Preschoolers have a limited understanding of death.
Most children under age 5 think of death as temporary. After being told Grandmother is dead, they may ask, “But when will I see her again? Where has she gone?” Children may believe that their behavior caused the person’s death. This limited understanding of death can lead to anger and feelings of abandonment, particularly if they have lost a parent or caregiver. Be sure to use concrete words when talking about death and avoid telling them the person is asleep because it may cause the child to fear going to sleep.
Preschoolers react to the grief of those around them.
Crying is common when young children see sadness in others. They may also try to comfort adults who are upset. Talking about memories or looking at pictures can help both adults and children process their grief.
Be prepared for the ups and downs of grief.
Because preschoolers live in the present, they seem to overcome sadness quickly. However, the grief can return as they come to realize the person is not coming back. Regression to less-mature behavior, such as toileting accidents, temper tantrums, or clinging to a comfort object, is common at times like these.
Adults can help.
You can reassure grieving children by telling them that they are loved and that they are not responsible for the death. They will need to hear this over and over as they grow. Parents can share their beliefs about what happens after death. If a parent has died, be sure the child knows who will take care of him.

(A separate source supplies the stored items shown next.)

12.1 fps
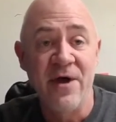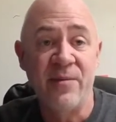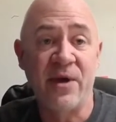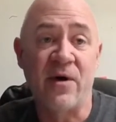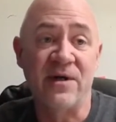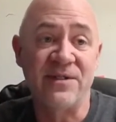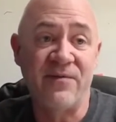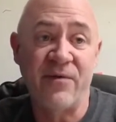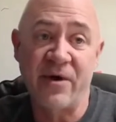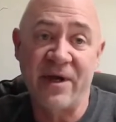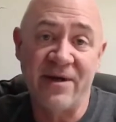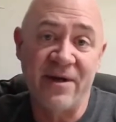because if
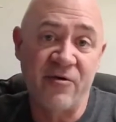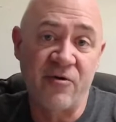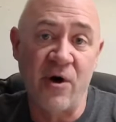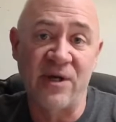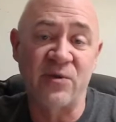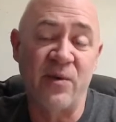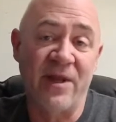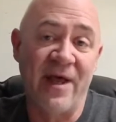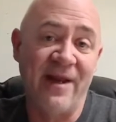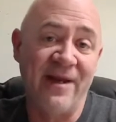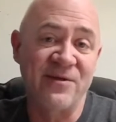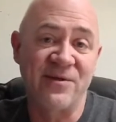you're getting into crosswind
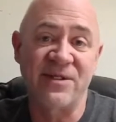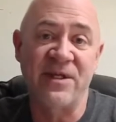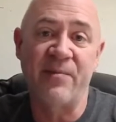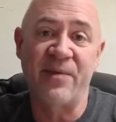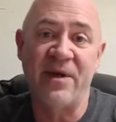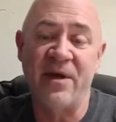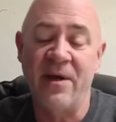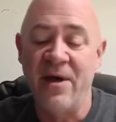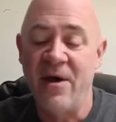landings or slipping,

Let him know that it is all right for him to laugh and play and feel happy again. As much as possible, maintain the child’s routines: mealtimes, bedtimes, and preschool schedule.
Read children’s books that deal gently with death.
Your local children’s librarian may have suggestions of age-appropriate books to read to your child.
Some children need more help.
Consider counseling for a child who mourns over an extended period. Be concerned if the child shows little interest in daily activities, doesn’t sleep or eat normally, continues to show regressive behavior, loses interest in friends or play, talks of joining the deceased, or refuses to attend her usual child care program or preschool.